| Task item |
Retype all the records below exactly as they are, with no image carried over.

Saved entries:

□ □ □

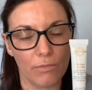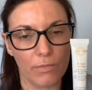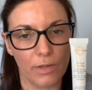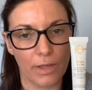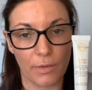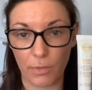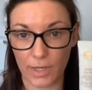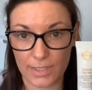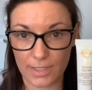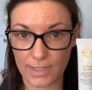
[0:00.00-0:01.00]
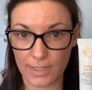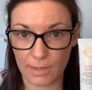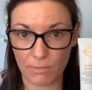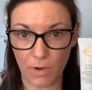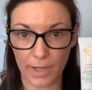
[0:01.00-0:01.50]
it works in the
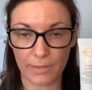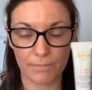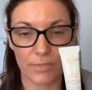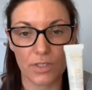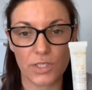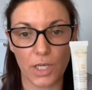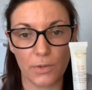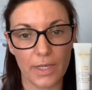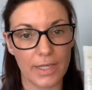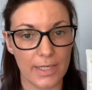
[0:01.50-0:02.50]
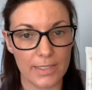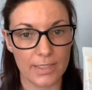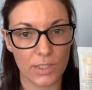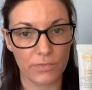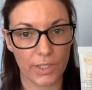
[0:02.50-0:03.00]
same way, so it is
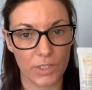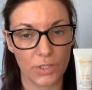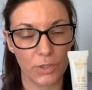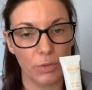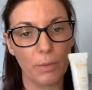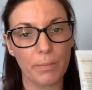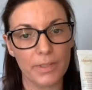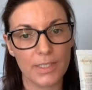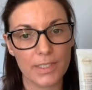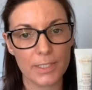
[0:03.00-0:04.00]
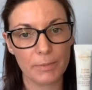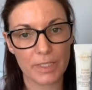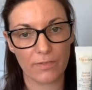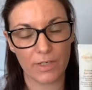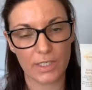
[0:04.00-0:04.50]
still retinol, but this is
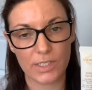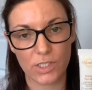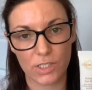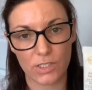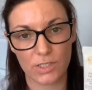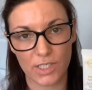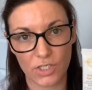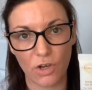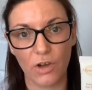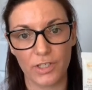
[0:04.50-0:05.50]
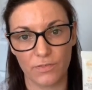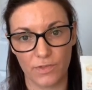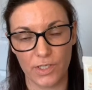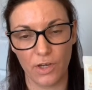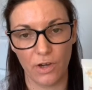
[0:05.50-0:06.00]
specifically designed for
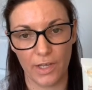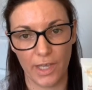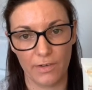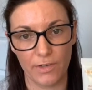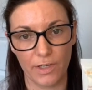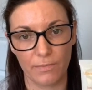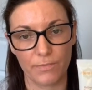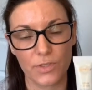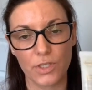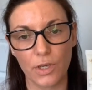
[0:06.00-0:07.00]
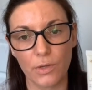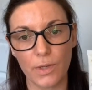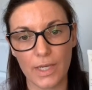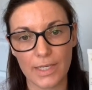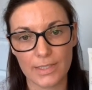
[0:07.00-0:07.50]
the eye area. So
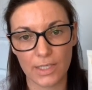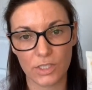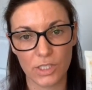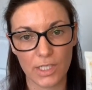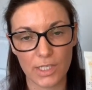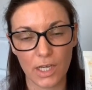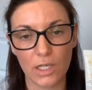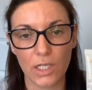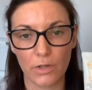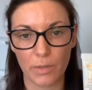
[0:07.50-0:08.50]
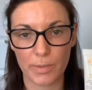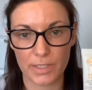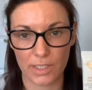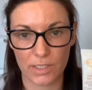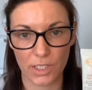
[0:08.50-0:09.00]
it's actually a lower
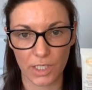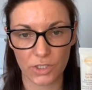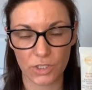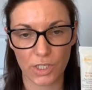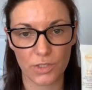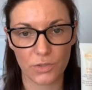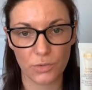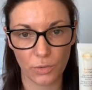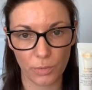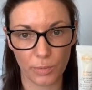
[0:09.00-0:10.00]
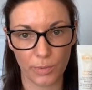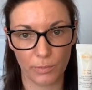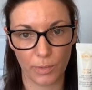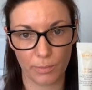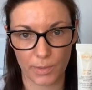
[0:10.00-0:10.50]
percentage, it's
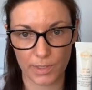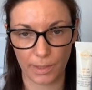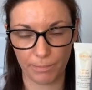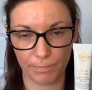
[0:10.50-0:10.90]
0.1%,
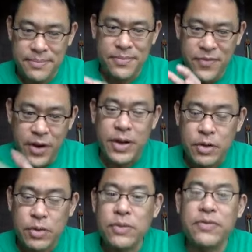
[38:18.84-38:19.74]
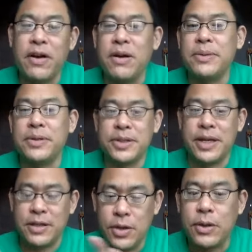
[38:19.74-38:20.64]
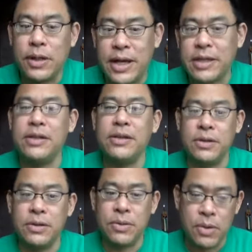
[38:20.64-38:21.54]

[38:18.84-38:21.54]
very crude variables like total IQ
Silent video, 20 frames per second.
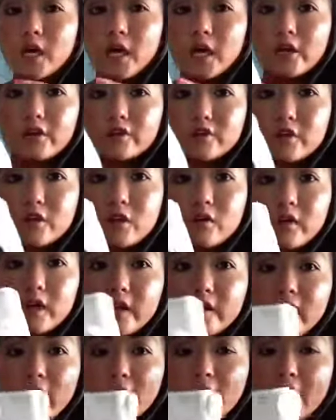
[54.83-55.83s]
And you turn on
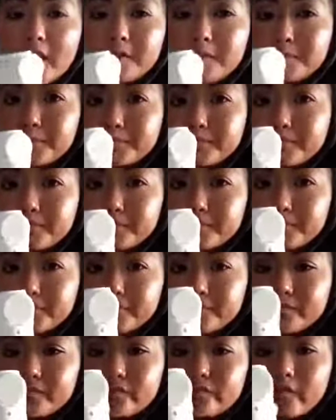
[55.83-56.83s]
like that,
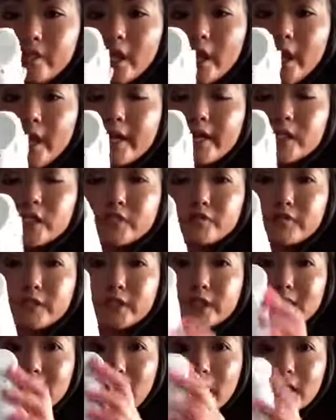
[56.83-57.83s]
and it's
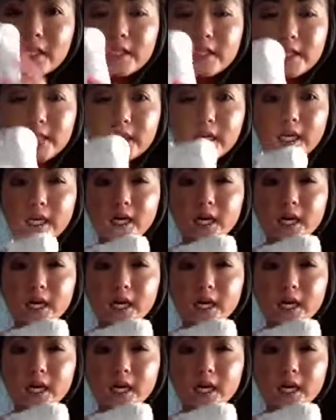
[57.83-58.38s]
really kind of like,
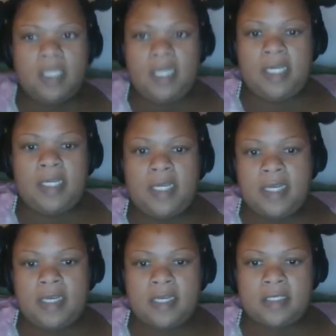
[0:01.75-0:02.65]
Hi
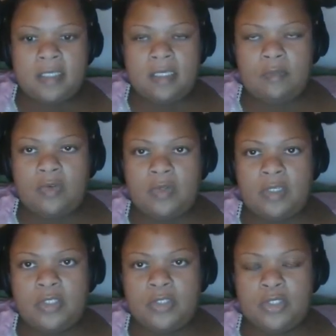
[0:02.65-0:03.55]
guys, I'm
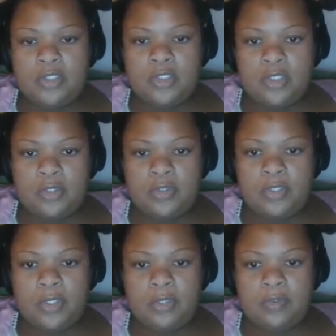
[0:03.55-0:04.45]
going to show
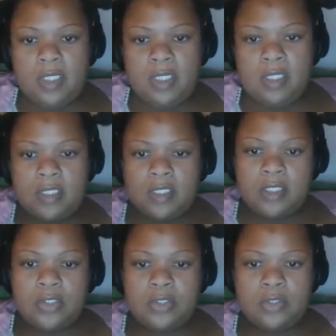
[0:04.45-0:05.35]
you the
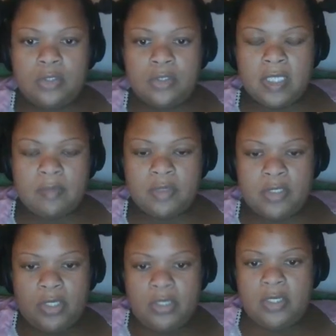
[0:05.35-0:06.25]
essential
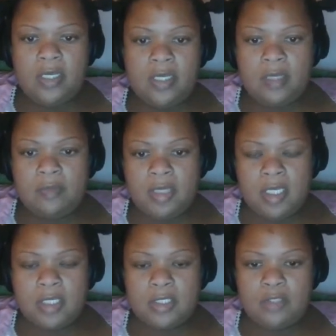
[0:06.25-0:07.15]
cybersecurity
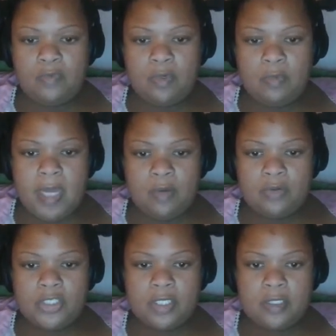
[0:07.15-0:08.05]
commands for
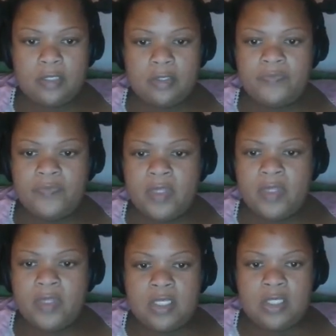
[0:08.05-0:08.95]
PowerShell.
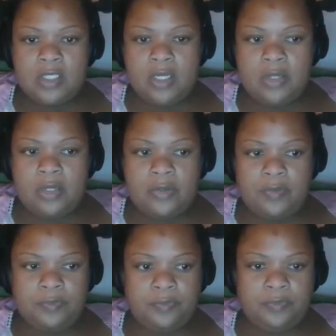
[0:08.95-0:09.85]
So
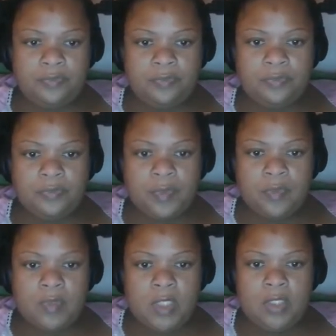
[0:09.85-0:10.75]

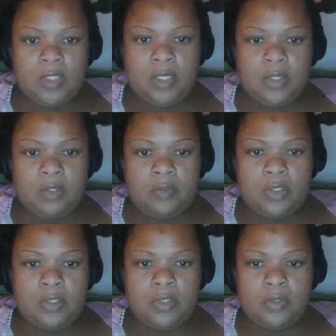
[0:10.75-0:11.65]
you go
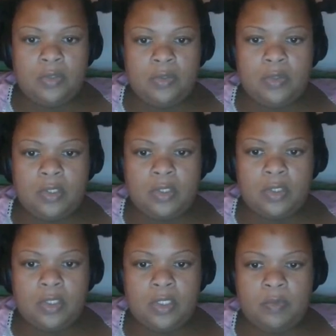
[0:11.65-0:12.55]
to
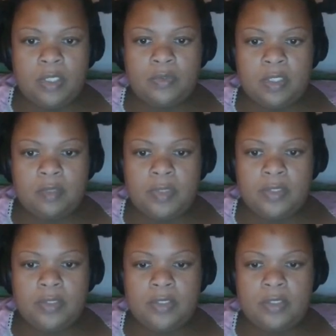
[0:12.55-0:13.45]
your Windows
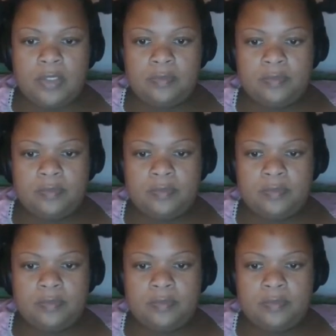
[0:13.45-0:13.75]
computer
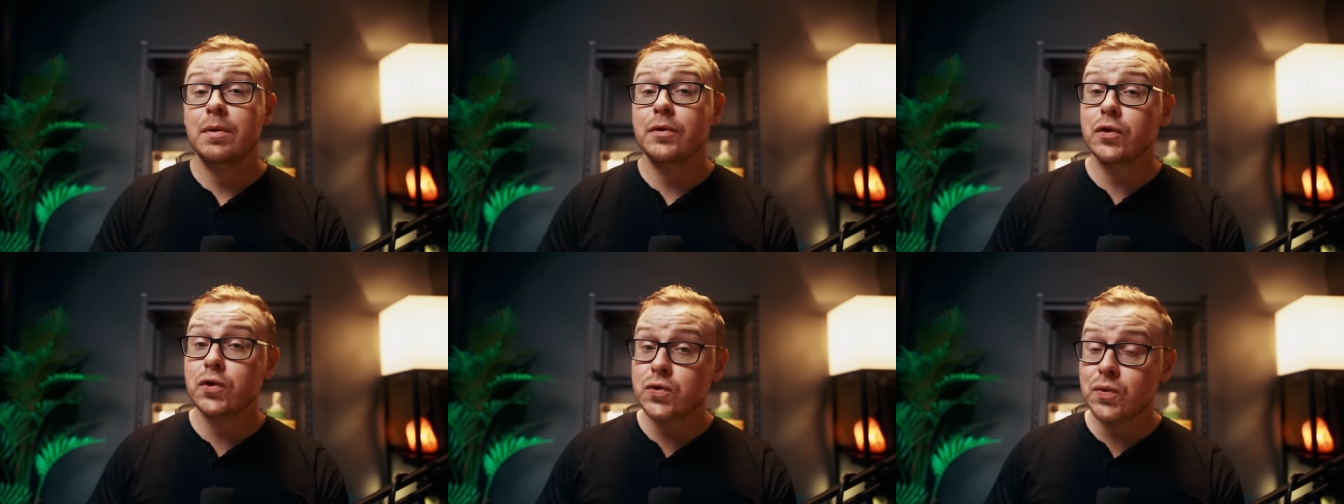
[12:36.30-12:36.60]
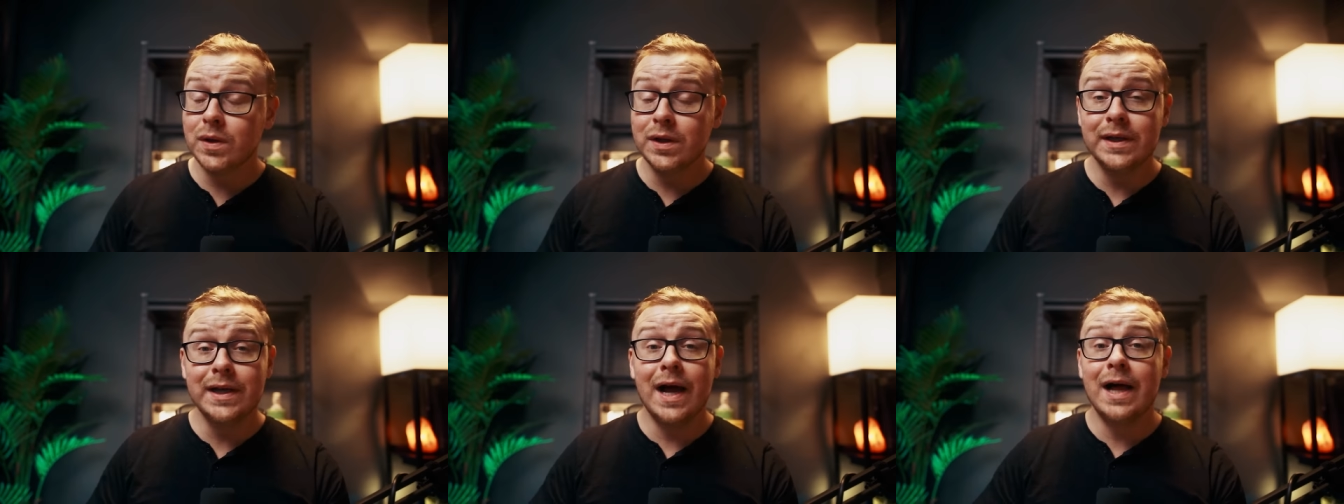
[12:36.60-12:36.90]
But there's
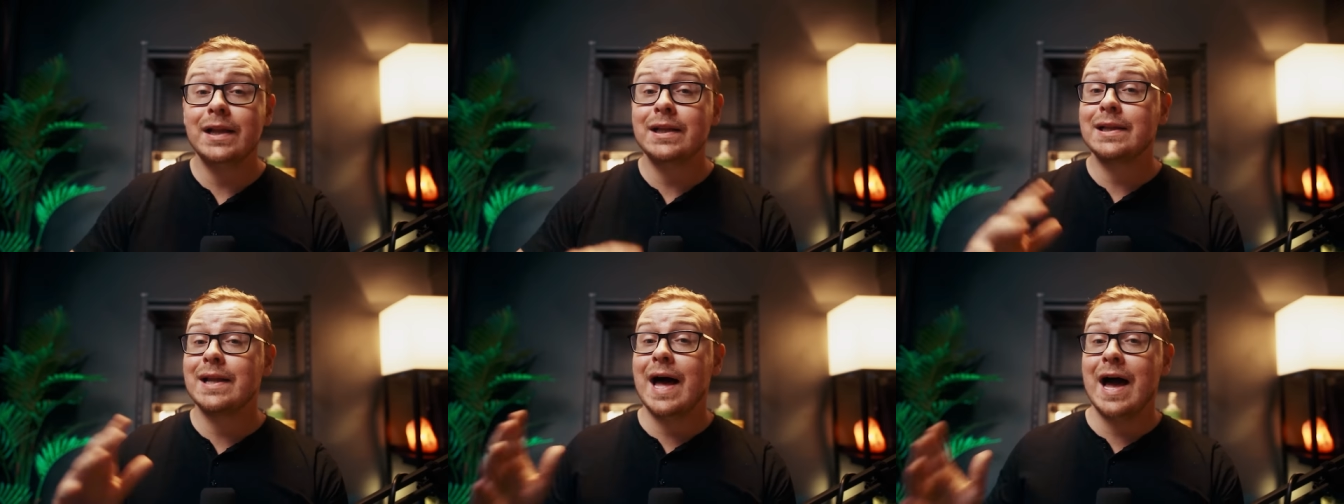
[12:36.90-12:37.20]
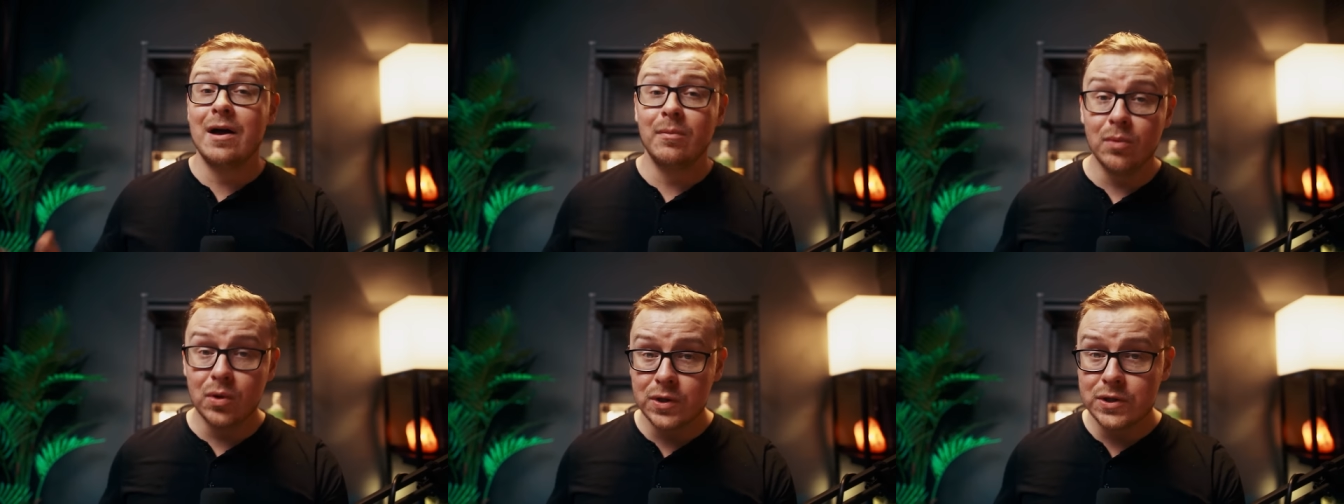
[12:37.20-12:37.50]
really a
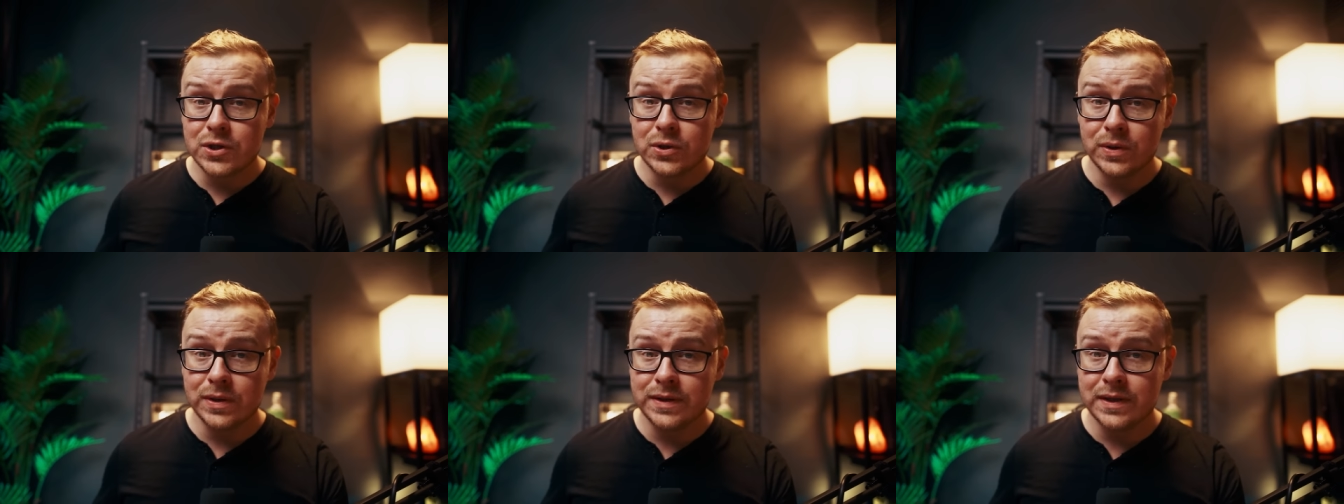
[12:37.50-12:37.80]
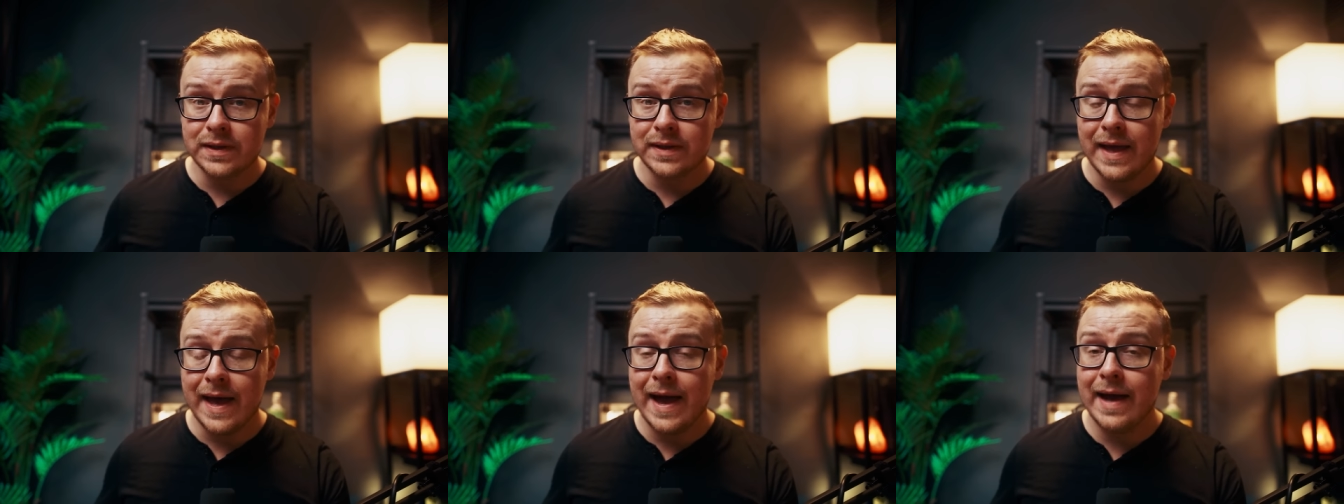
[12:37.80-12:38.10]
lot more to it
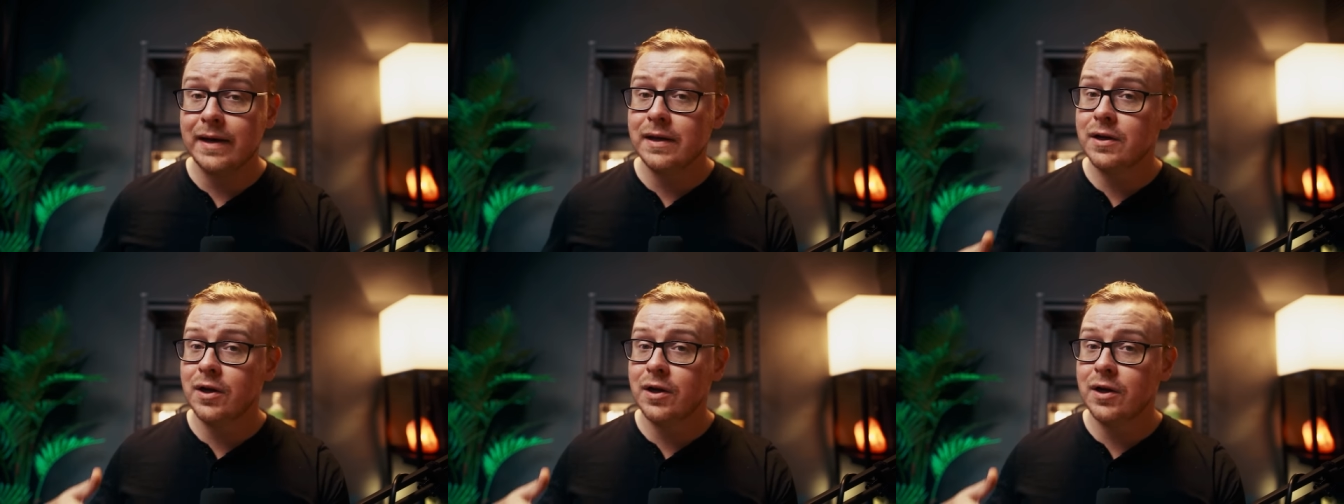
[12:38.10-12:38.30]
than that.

□ □ □

| Worked solution |
[0:00.00-0:01.00]
[0:01.00-0:01.50]
it works in the
[0:01.50-0:02.50]
[0:02.50-0:03.00]
same way, so it is
[0:03.00-0:04.00]
[0:04.00-0:04.50]
still retinol, but this is
[0:04.50-0:05.50]
[0:05.50-0:06.00]
specifically designed for
[0:06.00-0:07.00]
[0:07.00-0:07.50]
the eye area. So
[0:07.50-0:08.50]
[0:08.50-0:09.00]
it's actually a lower
[0:09.00-0:10.00]
[0:10.00-0:10.50]
percentage, it's
[0:10.50-0:10.90]
0.1%,
[38:18.84-38:19.74]
[38:19.74-38:20.64]
[38:20.64-38:21.54]

[38:18.84-38:21.54]
very crude variables like total IQ
Silent video, 20 frames per second.
[54.83-55.83s]
And you turn on
[55.83-56.83s]
like that,
[56.83-57.83s]
and it's
[57.83-58.38s]
really kind of like,
[0:01.75-0:02.65]
Hi
[0:02.65-0:03.55]
guys, I'm
[0:03.55-0:04.45]
going to show
[0:04.45-0:05.35]
you the
[0:05.35-0:06.25]
essential
[0:06.25-0:07.15]
cybersecurity
[0:07.15-0:08.05]
commands for
[0:08.05-0:08.95]
PowerShell.
[0:08.95-0:09.85]
So
[0:09.85-0:10.75]

[0:10.75-0:11.65]
you go
[0:11.65-0:12.55]
to
[0:12.55-0:13.45]
your Windows
[0:13.45-0:13.75]
computer
[12:36.30-12:36.60]
[12:36.60-12:36.90]
But there's
[12:36.90-12:37.20]
[12:37.20-12:37.50]
really a
[12:37.50-12:37.80]
[12:37.80-12:38.10]
lot more to it
[12:38.10-12:38.30]
than that.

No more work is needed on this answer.